• **Your assignment**:
From the listing below, extract each entry exactly as written, minus the images.

• **Provided records**:
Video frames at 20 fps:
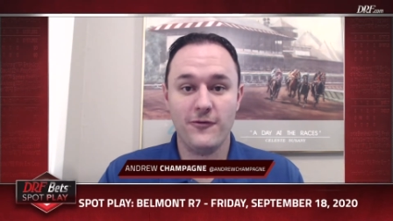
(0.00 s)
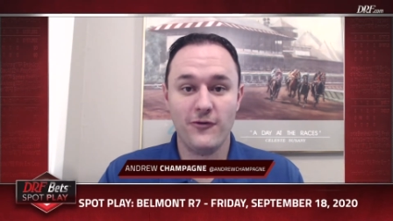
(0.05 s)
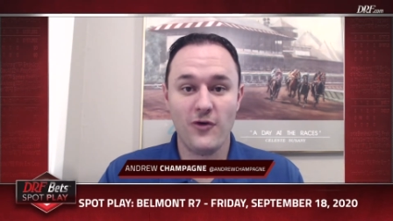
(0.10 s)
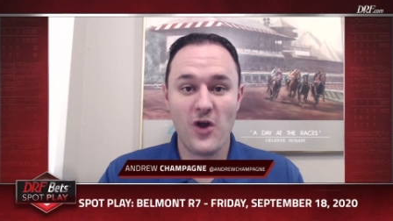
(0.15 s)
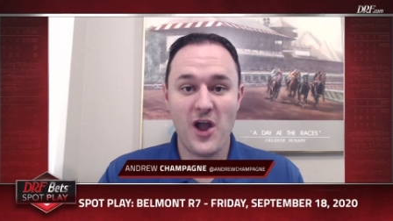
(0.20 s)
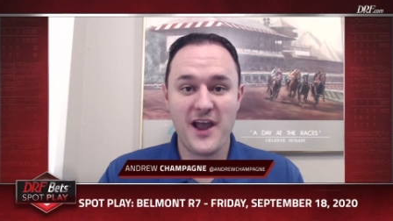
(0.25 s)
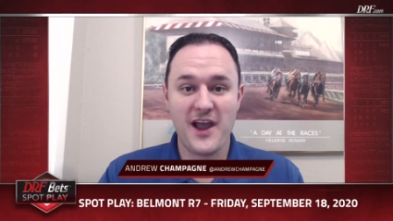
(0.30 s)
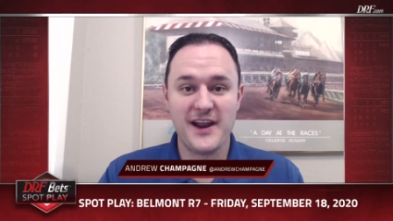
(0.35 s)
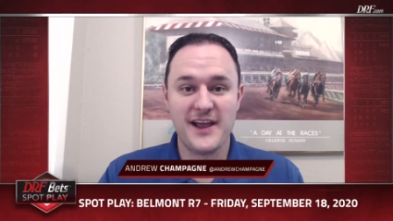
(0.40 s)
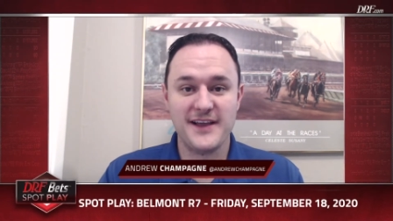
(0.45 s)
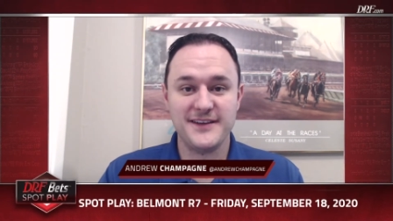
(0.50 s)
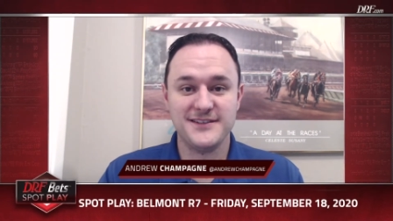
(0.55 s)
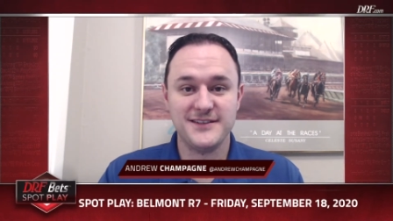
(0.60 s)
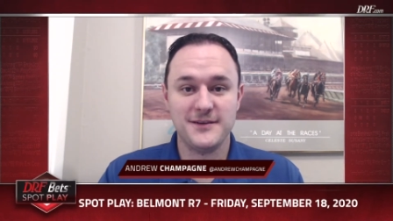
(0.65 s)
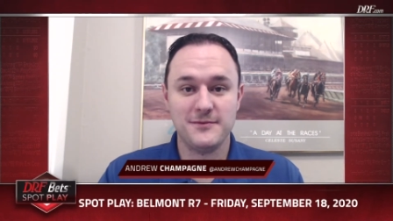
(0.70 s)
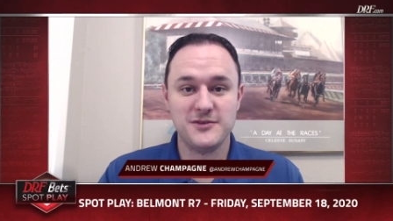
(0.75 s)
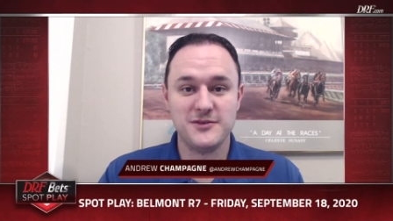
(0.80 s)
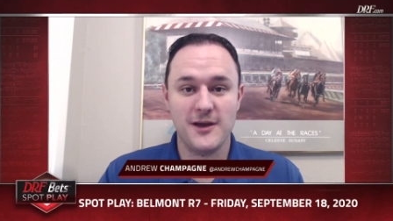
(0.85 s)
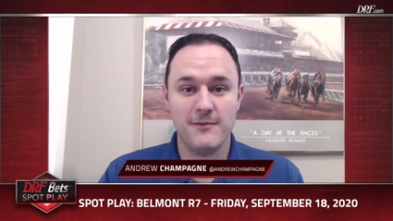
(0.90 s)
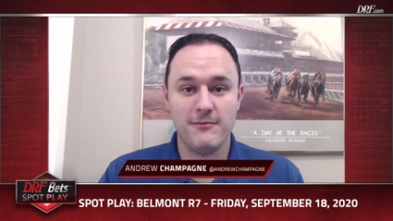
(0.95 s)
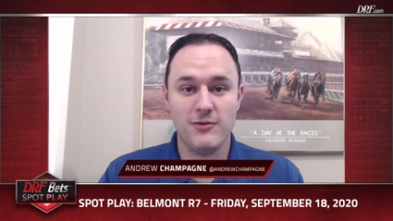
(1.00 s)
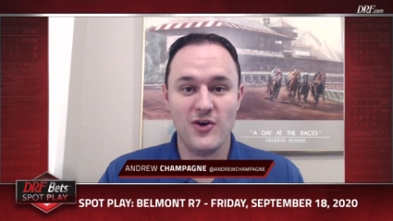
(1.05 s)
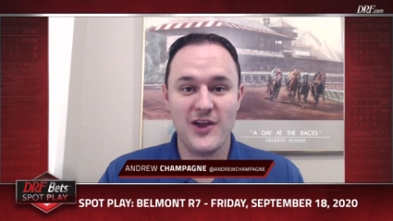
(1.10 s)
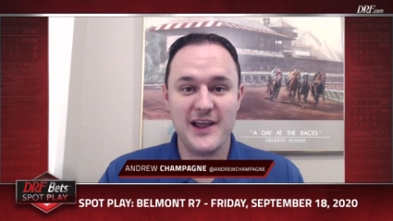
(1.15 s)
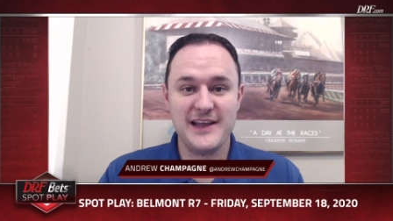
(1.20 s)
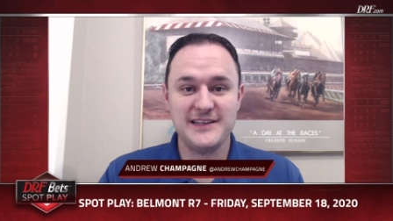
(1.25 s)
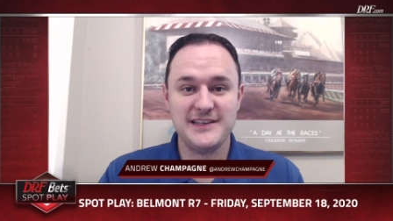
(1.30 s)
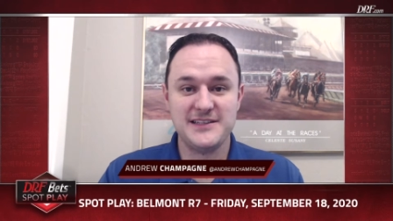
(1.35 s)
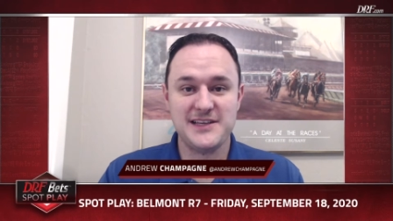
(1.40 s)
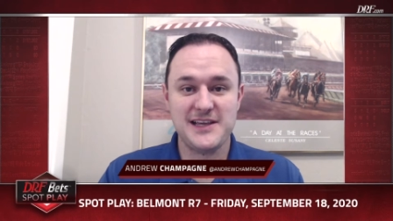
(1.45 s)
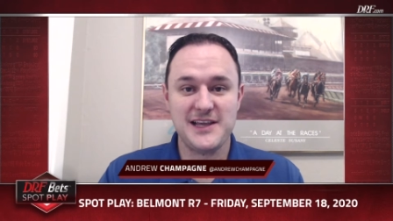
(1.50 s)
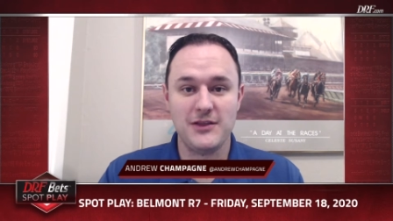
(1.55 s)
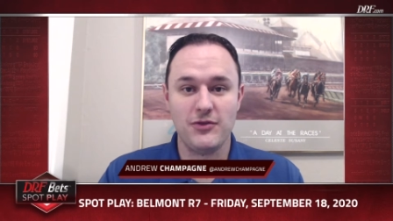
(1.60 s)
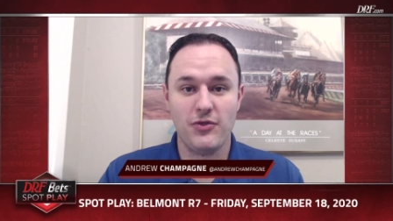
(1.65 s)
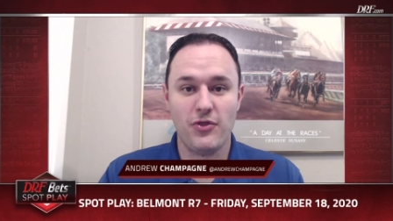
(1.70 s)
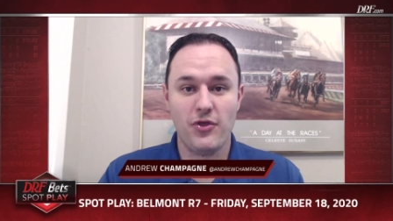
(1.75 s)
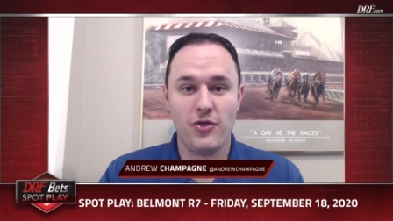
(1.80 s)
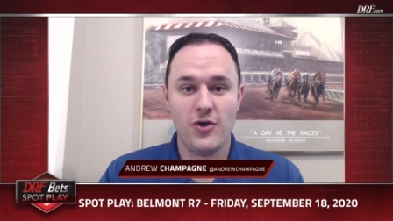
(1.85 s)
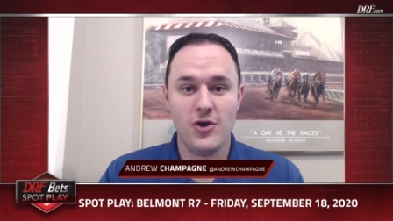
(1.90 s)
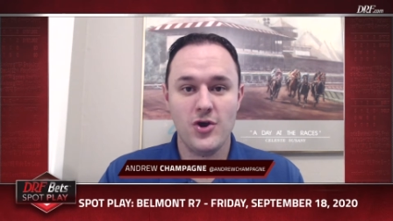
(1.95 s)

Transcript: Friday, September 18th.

• **Expected answer**:
Video frames at 20 fps:
(0.00 s)
(0.05 s)
(0.10 s)
(0.15 s)
(0.20 s)
(0.25 s)
(0.30 s)
(0.35 s)
(0.40 s)
(0.45 s)
(0.50 s)
(0.55 s)
(0.60 s)
(0.65 s)
(0.70 s)
(0.75 s)
(0.80 s)
(0.85 s)
(0.90 s)
(0.95 s)
(1.00 s)
(1.05 s)
(1.10 s)
(1.15 s)
(1.20 s)
(1.25 s)
(1.30 s)
(1.35 s)
(1.40 s)
(1.45 s)
(1.50 s)
(1.55 s)
(1.60 s)
(1.65 s)
(1.70 s)
(1.75 s)
(1.80 s)
(1.85 s)
(1.90 s)
(1.95 s)

Transcript: Friday, September 18th.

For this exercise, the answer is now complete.